Item 283 is a biography of the leader of the southern states: Jefferson Davis. Ex-President of the Confederate States of America. A Memoir. By His Wife. Davis was a successful Mississippi politician, having served as a U.S. Congressman, Senator, and Secretary of War. Despite his eventual role, he was a reluctant secessionist, fearing the South would be overpowered by Union forces. Nevertheless, when Mississippi seceded, he resigned from the Senate and joined the cause. While he might have been reluctant to support secession, he believed the states had a constitutional right to secede, a view he would stick to for the remainder of his life. After the Confederacy fell, Davis spent two years in prison awaiting trial, but he was released and never tried. From then on he lived life as a respected citizen, though he was not allowed to serve again in the senate despite his election. Davis died in 1889, and his wife Varina published this book the following year. Like her husband, she remained loyal to the cause long after it was lost, and loyal to her husband always. Priced at $200.
Varina Davis would undoubtedly have considered comparisons to her husband a compliment, but the writer of this 1864 broadside had no such intent: What Jeff. Davis Thinks of the War. It was published in response to the Democratic convention of 1864, and it notes that, sharing the views of Davis, "The main plank of the Chicago Platform is that it pronounces the war a FAILURE, and on that account demands that 'IMMEDIATE EFFORTS BE MADE FOR A CESSATION OF HOSTILTIES.'" The proper response to this Davisian position, the broadside announces, is to "VOTE FOR LINCOLN." The slow progress for the Union in the war by the summer of 1864 was a serious threat to Lincoln's reelection, and the idea of suing for peace was gaining support in the North. However, by election time, the tide was turning and Lincoln was swept back in office. Item 116. $1,000.
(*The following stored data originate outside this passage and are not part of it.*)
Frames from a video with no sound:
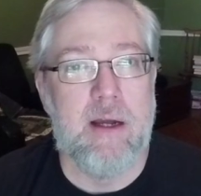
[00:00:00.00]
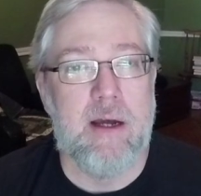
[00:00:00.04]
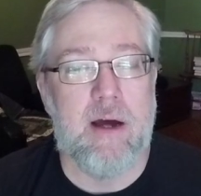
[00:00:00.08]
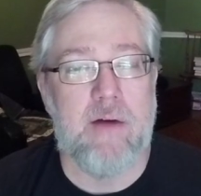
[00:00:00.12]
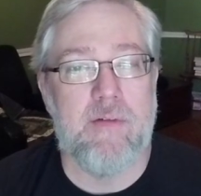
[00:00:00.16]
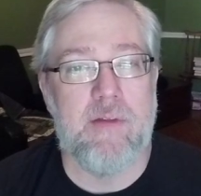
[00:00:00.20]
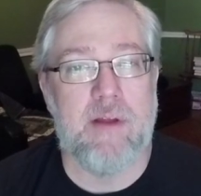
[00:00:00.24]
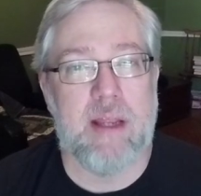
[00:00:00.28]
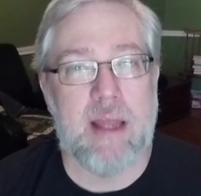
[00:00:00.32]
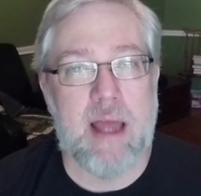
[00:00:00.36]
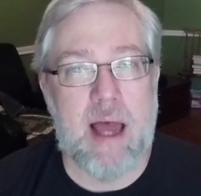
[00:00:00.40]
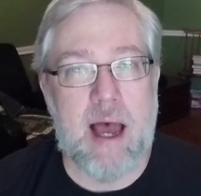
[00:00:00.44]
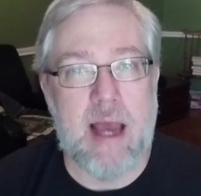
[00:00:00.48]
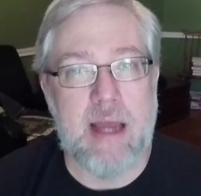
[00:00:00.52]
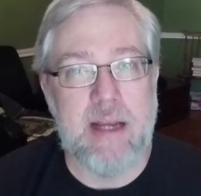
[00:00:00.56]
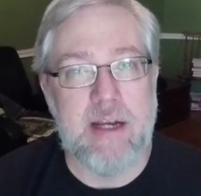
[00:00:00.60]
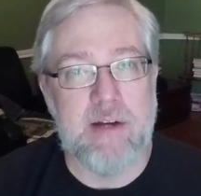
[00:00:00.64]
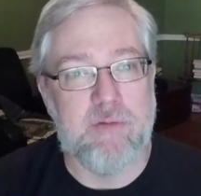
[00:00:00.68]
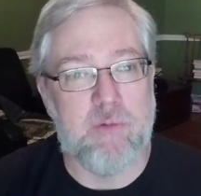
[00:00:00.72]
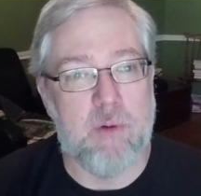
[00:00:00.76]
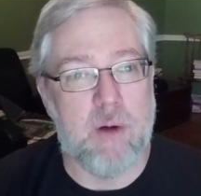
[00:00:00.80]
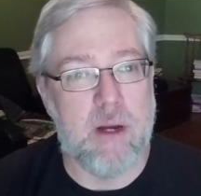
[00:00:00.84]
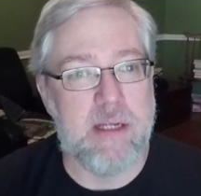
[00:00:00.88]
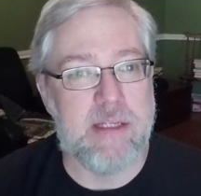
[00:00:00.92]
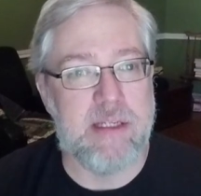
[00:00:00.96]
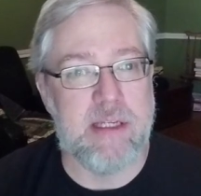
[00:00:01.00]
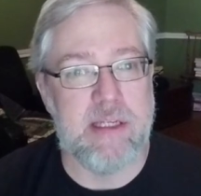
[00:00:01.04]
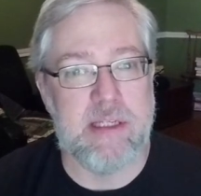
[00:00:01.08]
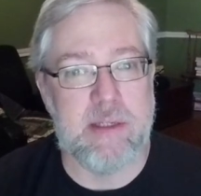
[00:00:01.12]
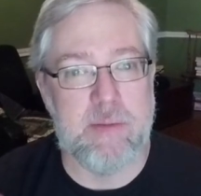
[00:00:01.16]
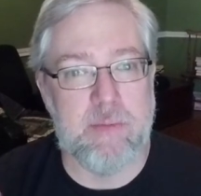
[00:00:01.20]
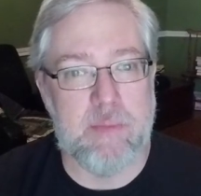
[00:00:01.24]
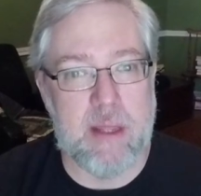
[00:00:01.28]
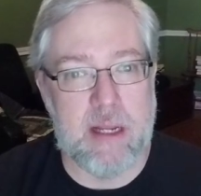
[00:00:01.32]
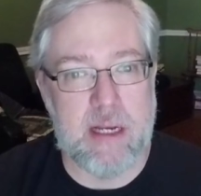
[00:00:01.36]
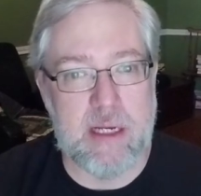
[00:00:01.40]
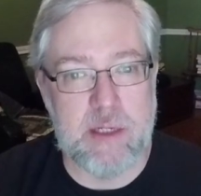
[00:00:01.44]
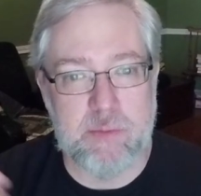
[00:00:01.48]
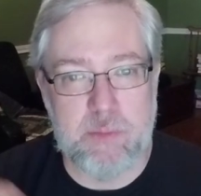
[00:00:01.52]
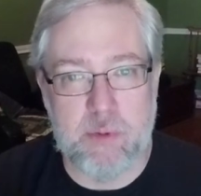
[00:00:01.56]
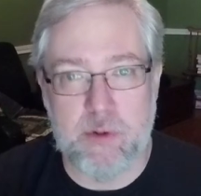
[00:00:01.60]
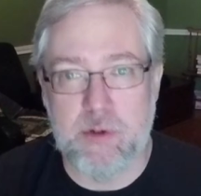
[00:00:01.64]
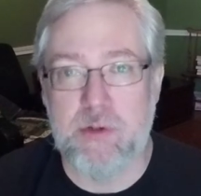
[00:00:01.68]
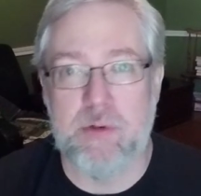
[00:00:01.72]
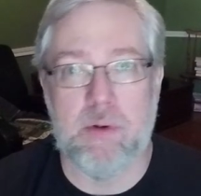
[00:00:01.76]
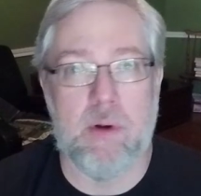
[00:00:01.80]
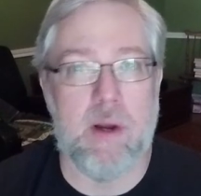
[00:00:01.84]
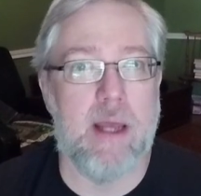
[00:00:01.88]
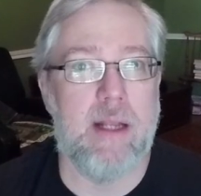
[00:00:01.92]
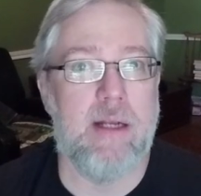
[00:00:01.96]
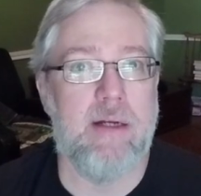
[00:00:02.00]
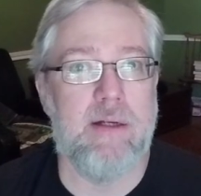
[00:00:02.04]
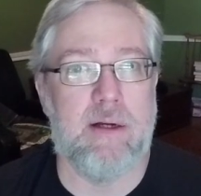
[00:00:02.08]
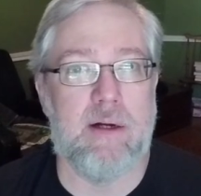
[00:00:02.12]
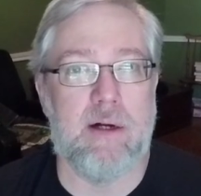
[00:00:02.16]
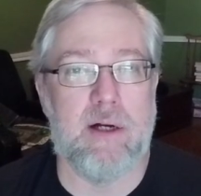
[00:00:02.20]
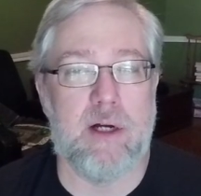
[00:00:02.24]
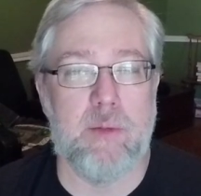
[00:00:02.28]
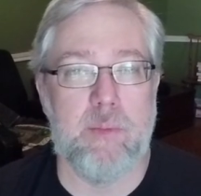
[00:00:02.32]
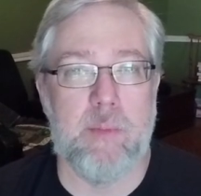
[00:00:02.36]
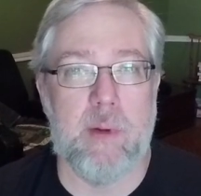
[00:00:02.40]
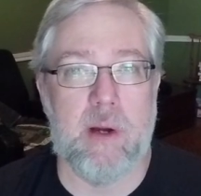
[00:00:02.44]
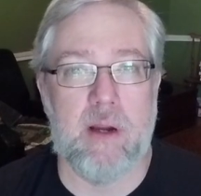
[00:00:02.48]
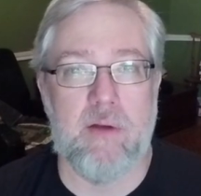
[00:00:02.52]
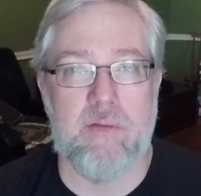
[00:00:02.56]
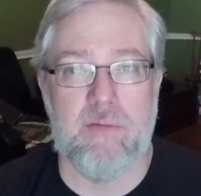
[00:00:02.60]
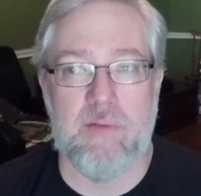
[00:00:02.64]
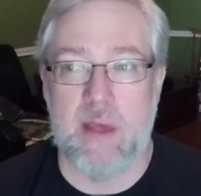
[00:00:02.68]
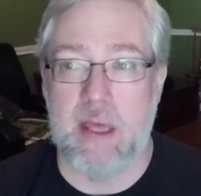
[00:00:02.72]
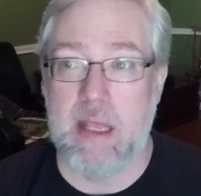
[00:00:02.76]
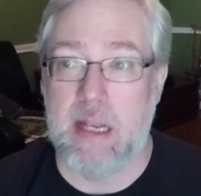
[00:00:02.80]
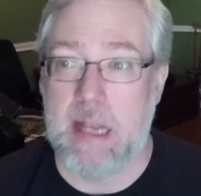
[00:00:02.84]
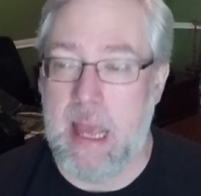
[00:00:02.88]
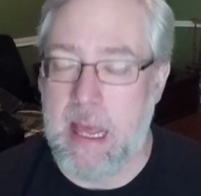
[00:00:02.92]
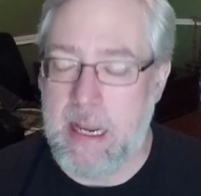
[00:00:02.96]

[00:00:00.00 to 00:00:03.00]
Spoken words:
of the kind of racism that is portrayed in Huckleberry Finn.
Item 313 is a document that marks the beginning of secession. It is a Report on the Address of a Portion of the Members of the General Assembly of Georgia. It is dated December 22, 1860, and is signed in type by W.F. De Saussure, a delegate to the South Carolina secessionist convention. Georgia had asked South Carolina to refrain from any separate action, but the South Carolinians had voted to secede anyway. This report explains why they chose to so act. De Saussure claims, "South Carolina did not desire to take the lead in secession," but had no choice after "the election of an enemy to Southern institutions [Lincoln], elected by Abolition states upon Abolition issues." He goes on to say that such a convention would have but two choices, "patch up a hollow truce with anti-slavery, which denounces our Institution as a crime, and which will hold all the power of the Government in all its departments in all time to come; the other to concert measures for final separation, and for the formation of a Southern Confederacy." Put that way, what point is there for further discussion? $950.